> _Your task_:
Please go line by line and repeat the data below exactly, with no images.

━━━

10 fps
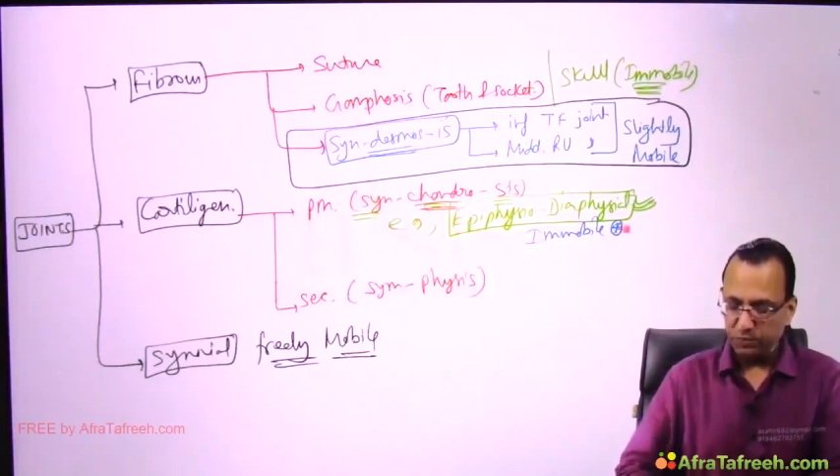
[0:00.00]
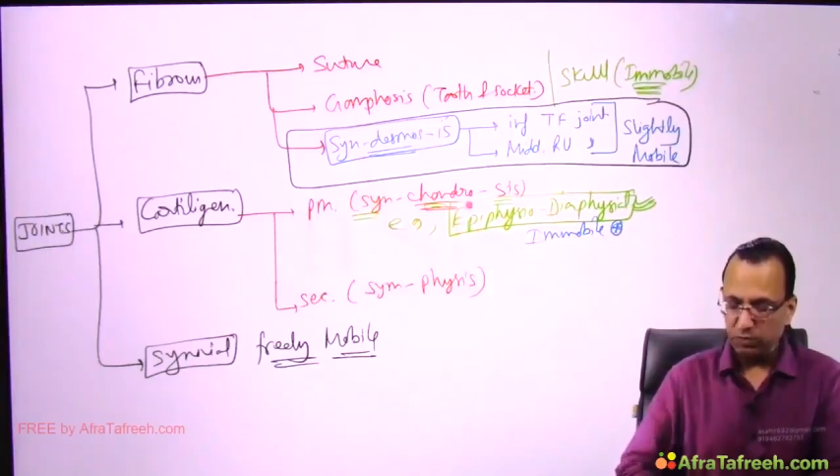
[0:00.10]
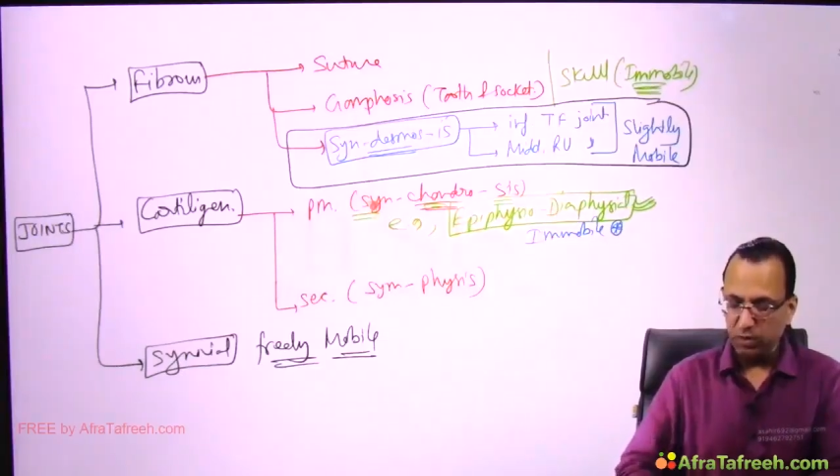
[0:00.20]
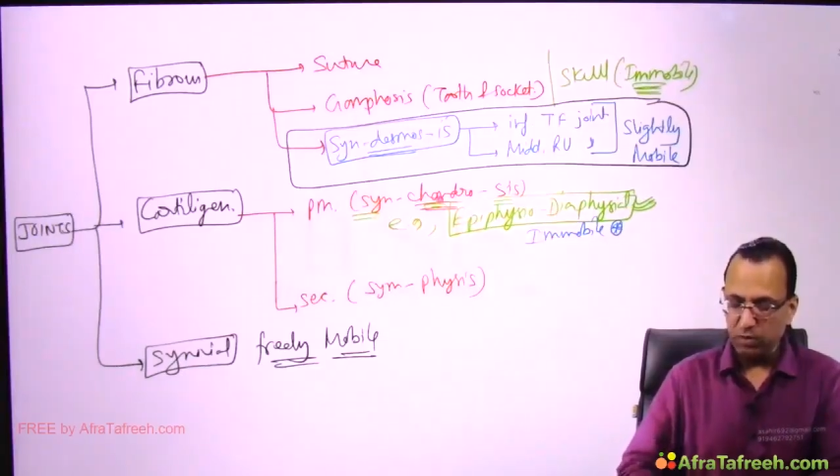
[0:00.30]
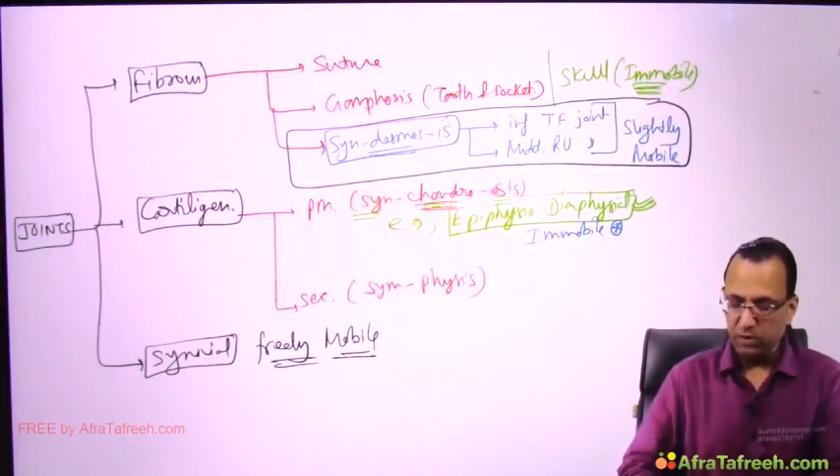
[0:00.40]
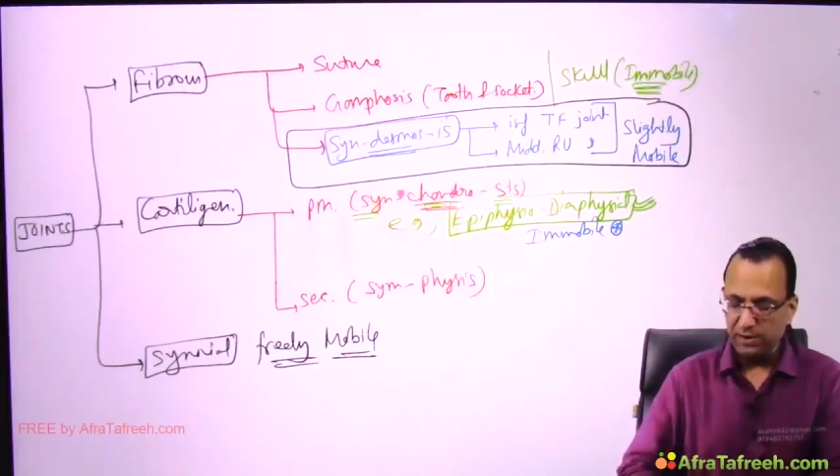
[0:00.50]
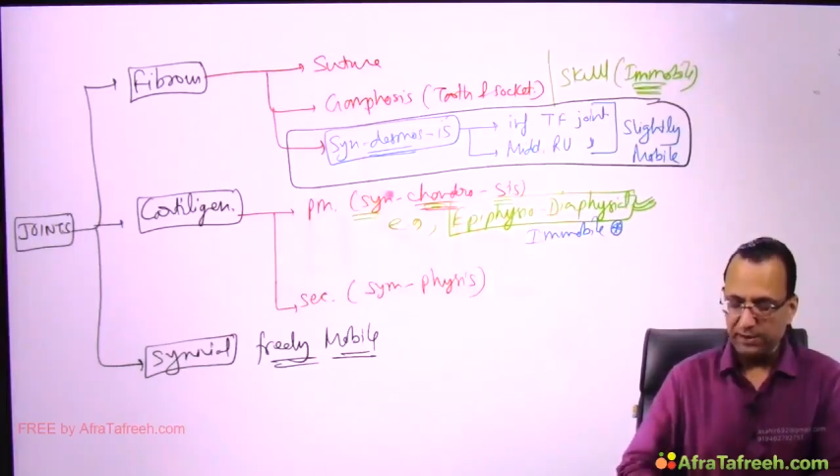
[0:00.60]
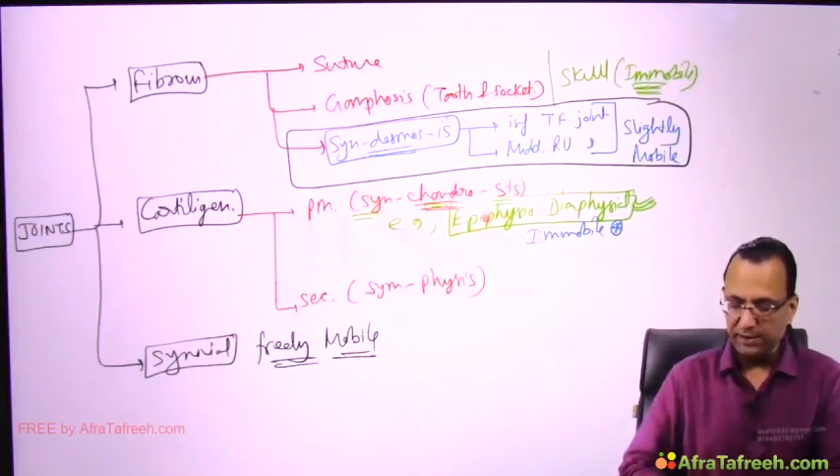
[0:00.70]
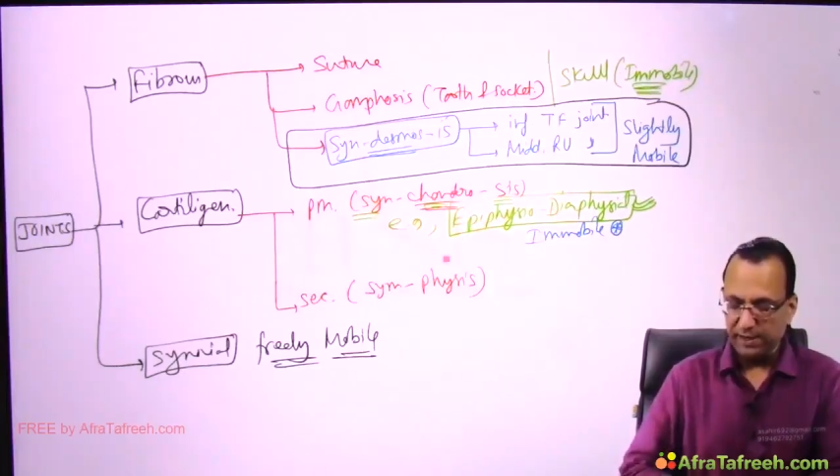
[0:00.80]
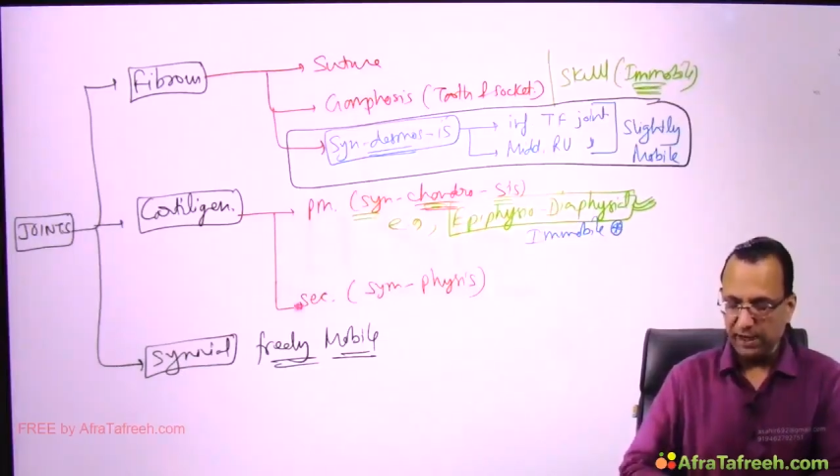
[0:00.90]
what about
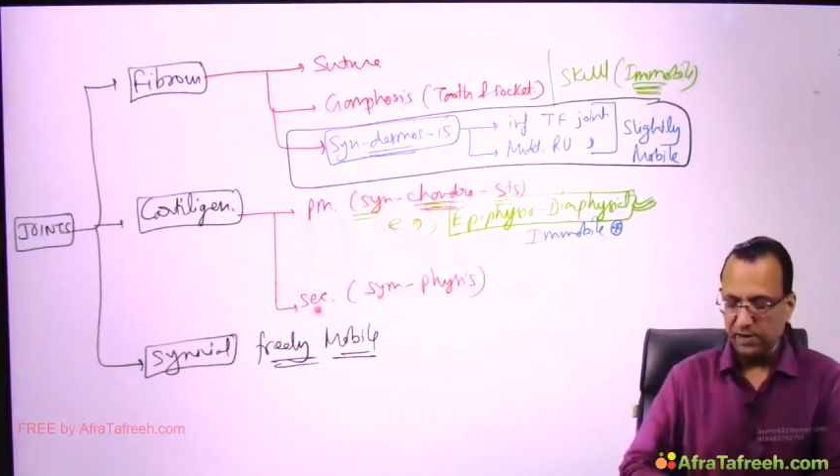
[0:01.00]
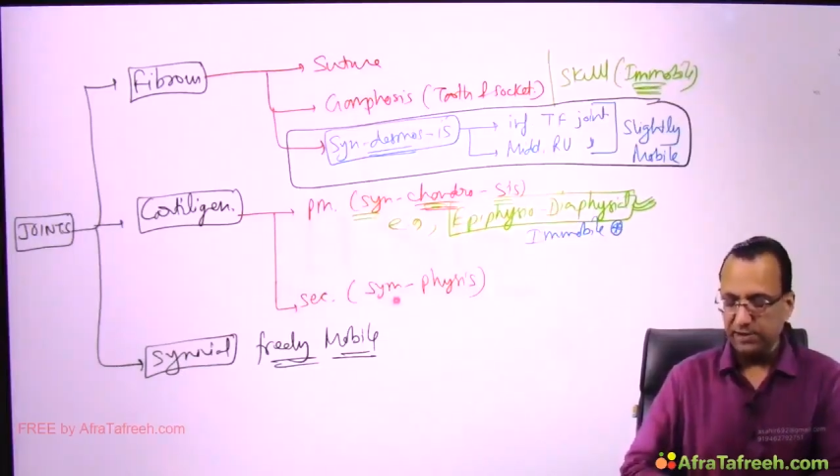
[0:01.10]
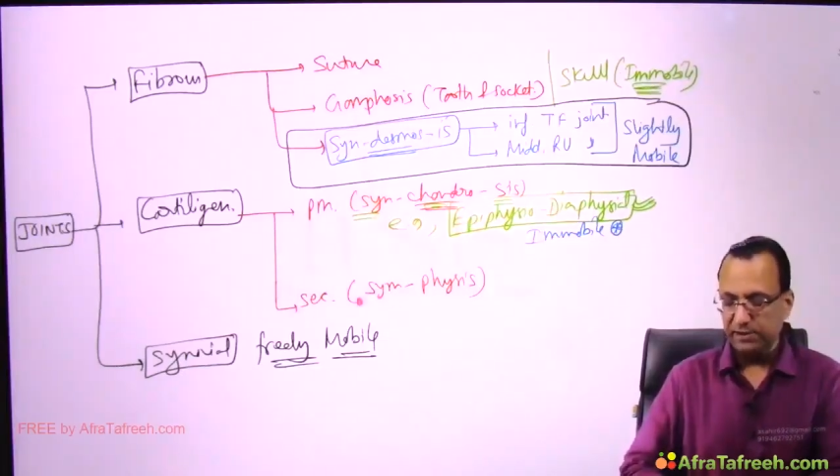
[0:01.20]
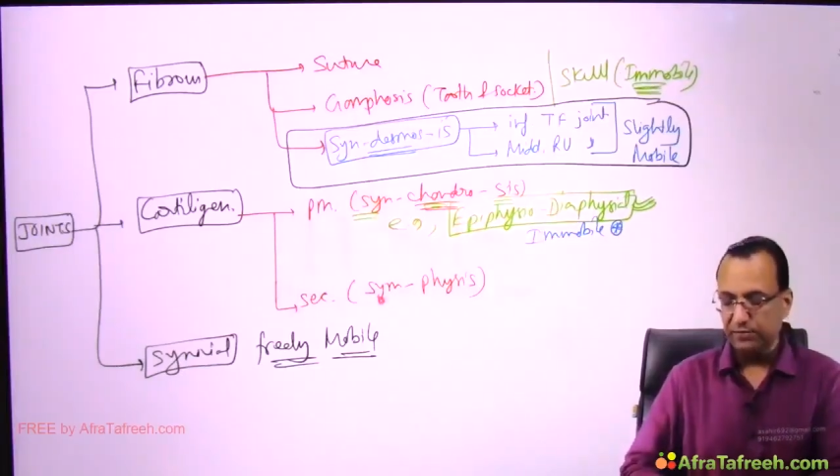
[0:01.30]
these secondary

━━━

> _Written response_:
10 fps
[0:00.00]
[0:00.10]
[0:00.20]
[0:00.30]
[0:00.40]
[0:00.50]
[0:00.60]
[0:00.70]
[0:00.80]
[0:00.90]
what about
[0:01.00]
[0:01.10]
[0:01.20]
[0:01.30]
these secondary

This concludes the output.